What prevents every nation from imitating the
American model of free financial markets? Brenner believes that ruling
elites – not just monarchs, but too-powerful vested political and commercial
interest, as well – know that "nothing disperses power more quickly than
democratized capital markets – just as nothing threatens a company
more than competitors with access to cheaper financing."
Brenner
shows that the elites use a bewildering variety of "mythologies, economic
ones and financial ones in particular," to justify keeping capital
markets unfree. And it is for their complicity in this myth-making that
Brenner damns his fellow economists.
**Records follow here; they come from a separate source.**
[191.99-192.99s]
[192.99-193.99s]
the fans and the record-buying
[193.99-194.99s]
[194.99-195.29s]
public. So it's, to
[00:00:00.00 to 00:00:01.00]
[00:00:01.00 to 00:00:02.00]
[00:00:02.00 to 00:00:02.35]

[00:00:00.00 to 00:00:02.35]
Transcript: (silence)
What Brenner calls "the illusion of
macroeconomics as a science" has given birth to a global industry that
creates, interprets and debates meaningless statistics about economic
activity. "Economists transformed a self-serving political idea (a
benevolent big government) into a neutral-sounding scientific debate
about numbers and statistical methods. Macroeconomics thus became an
obscure theory that could be taught in dictatorial regimes as well as
democratic ones."
Even in the United States, perched at the very top of
the pyramid, the smooth functioning of free financial markets is constantly
endangered by governmental abuse of groundless economic myths. One of
many examples offered by Brenner is the theory of Princeton economist Paul
Krugman that a perpetual rate of inflation to 2% to 4% is beneficial.
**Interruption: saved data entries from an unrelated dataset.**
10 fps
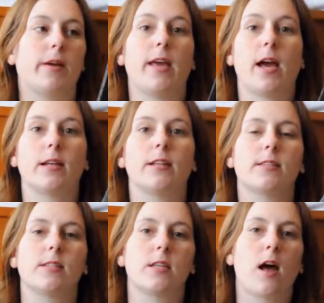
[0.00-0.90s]
Again, this
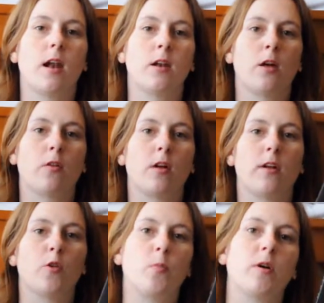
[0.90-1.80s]
is not
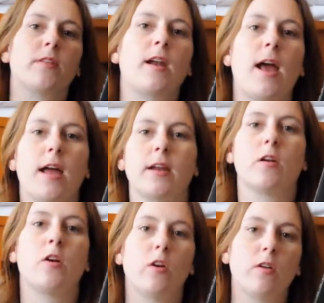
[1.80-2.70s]
another book that I hadn't
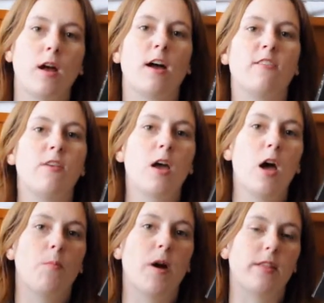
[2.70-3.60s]
heard of,
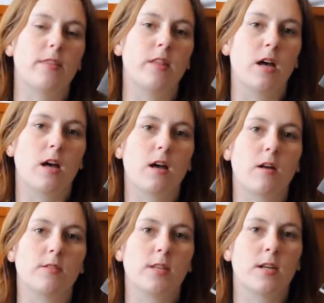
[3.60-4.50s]
but
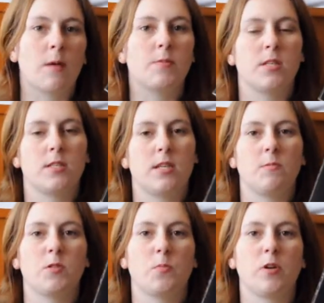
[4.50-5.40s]
the synopsis
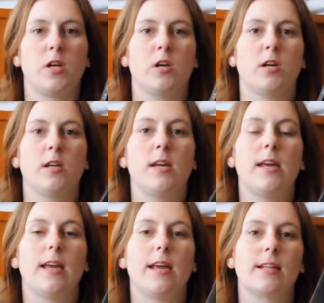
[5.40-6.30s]
seemed pretty good.
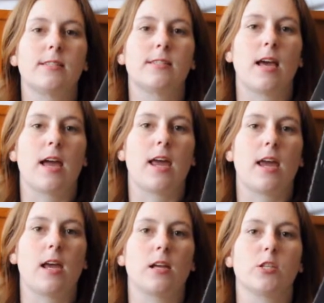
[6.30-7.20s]
It's
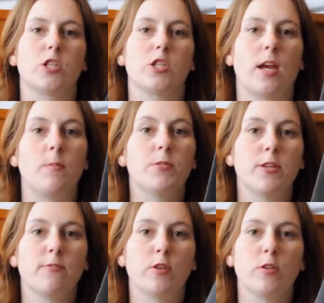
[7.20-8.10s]
a
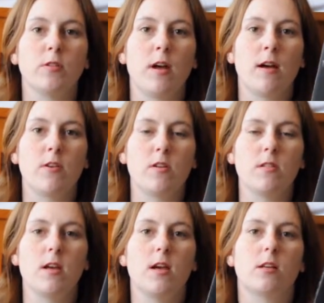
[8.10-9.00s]
shapeshifter
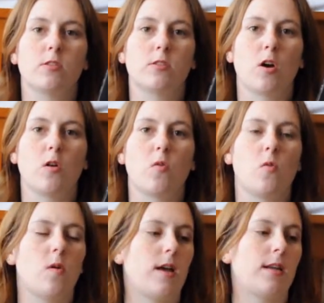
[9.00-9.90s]
novel.
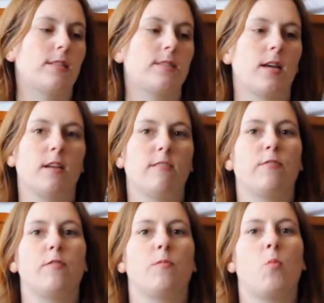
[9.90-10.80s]
So instead of
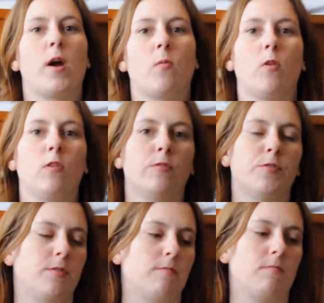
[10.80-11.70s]

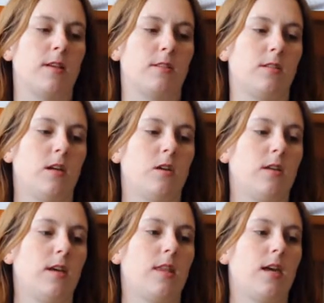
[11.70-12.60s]
werewolves
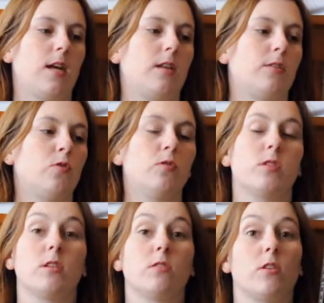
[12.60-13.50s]
necessarily, they do
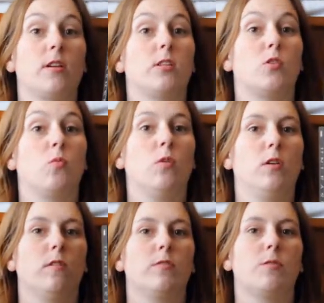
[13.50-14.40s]
still turn into
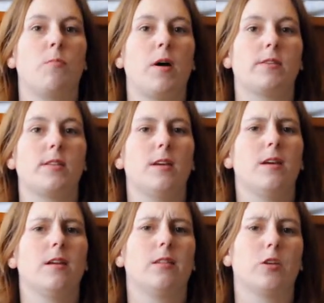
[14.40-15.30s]
wolves, but
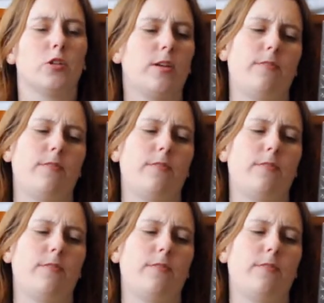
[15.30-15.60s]
the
Brenner despairs, "Do not ask why. Even a yearly inflation rate of 2%
doubles the price level in 35 years. Yet that is not the only bewildering
idea that Krugman and other economists offer today."
But economic
myths are not the only culprits. Any dogma that disconnects brains from
capital sets back the cause of prosperity. "The three big innovations that
brought about the Renaissance in Europe – the printing press, the compass,
and gunpowder – all originated in China centuries before. But when rigid
Confucianism was imposed during the Ming and Manchu dynasties, Chinese
inventiveness ceased."
Brenner notes that for many Islamic nations, the
decision to allow no separation of church and state has "resulted in
accepting interpretations of the Koran as final arbiters on commercial and
financial matters." Islamic law cripples open capital markets by
prohibiting charging interest on loans, and forbidding any contract
involving gharar – any risk, uncertainty or speculation. "Religion
may offer a moral compass, but does not offer solutions to practical
problems societies are facing, especially when their populations are
exploding. Unfortunately stumbling on natural riches only makes matters
worse…because those in power can spend more on military." And terrorism,
I would add.
In some sense the terrorist attacks of September 11 can be
seen as a battle in a war between the top of the pyramid and the bottom,
between the civilization with the most free financial markets, and the
civilization with the least free. Perhaps it is more than a coincidence that
the buildings destroyed that day were not only New York's tallest, but were
called the World Trade Center. "World trade" is an apt symbol for the
open capital markets that fundamentalist regimes have outlawed and
vilified.
In that light Brenner worries about the war on terrorism.
"But what does `victory' mean? The answer I found was that
enduring evidence of victory comes with the democratization of capital
markets around the world." A very tall order, and one calling in the long
run more on diplomatic skills than military force.
But as the
title of Brenner's book suggests, finance is itself a powerful force. The
Force of Finance provides a template for how the architects of a new world
order can allow capital markets and commercial institutions to create not
only prosperity, but stability and freedom as well.